Dangerous Drugs Act 1951
- Parliament of the United Kingdom
- Long title: An Act to consolidate the Dangerous Drugs Acts, 1920 to 1950, and section twenty-eight of the Pharmacy and Poisons Act, 1933.
- Citation: 14 & 15 Geo. 6. c. 48
- Territorial extent: United Kingdom

Dates
- Royal assent: 1 August 1951
- Commencement: 1 January 1952
- Repealed: 2 June 1965

Other legislation
- Amends: See § Repealed enactments
- Repeals/revokes: See § Repealed enactments
- Amended by: Customs and Excise Act 1952; Statute Law Revision Act 1963; Dangerous Drugs Act 1964;
- Repealed by: Dangerous Drugs Act 1965

Status: Repealed

Text of statute as originally enacted

= Dangerous Drugs Act 1951 =

Act of the Parliament of the United Kingdom

The Dangerous Drugs Act 1951 (14 & 15 Geo. 6. c. 48) was an act of the Parliament of the United Kingdom that consolidated enactments relating to dangerous drugs in the United Kingdom.

== Provisions ==
=== Repealed enactments ===
Section 25(1) of the act repealed 6 enactments, listed in the schedule to the act.

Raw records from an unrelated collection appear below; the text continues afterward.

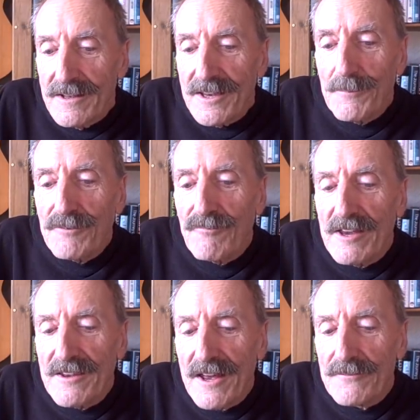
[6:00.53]
Let me
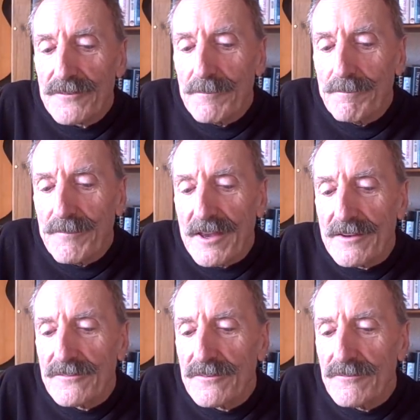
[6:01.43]
read out a
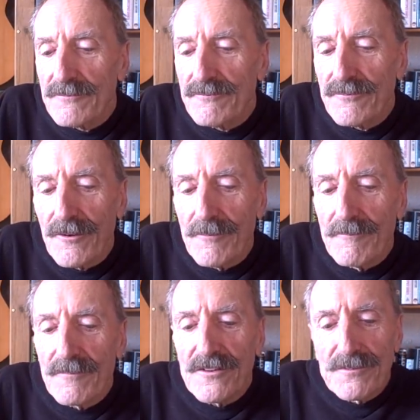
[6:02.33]
bit
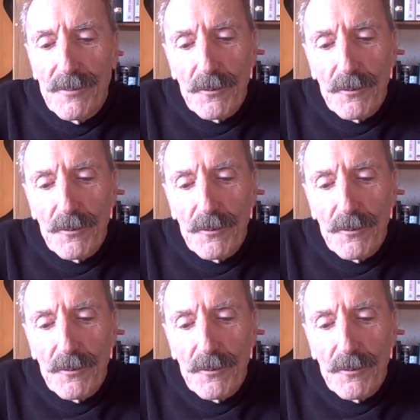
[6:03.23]
from this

| Citation | Short title | Extent of repeal |
|---|---|---|
| 10 & 11 Geo. 5. c. 46 | Dangerous Drugs Act 1920 | The whole act. |
| 13 & 14 Geo. 5. c. 5 | Dangerous Drugs and Poisons (Amendment) Act 1923 | The whole act. |
| 15 & 16 Geo. 5. c. 74 | Dangerous Drugs Act 1925 | The whole act. |
| 22 & 23 Geo. 5. c. 15 | Dangerous Drugs Act 1932 | The whole act. |
| 23 & 24 Geo. 5. c. 25 | Pharmacy and Poisons Act 1933 | Section twenty-eight. |
| 14 & 15 Geo. 6. c. 7 | Dangerous Drugs (Amendment) Act 1950 | The whole act. |

== Subsequent developments ==
The whole act was repealed by section 27(1) of the Dangerous Drugs Act 1965, which came into force on 2 June 1965.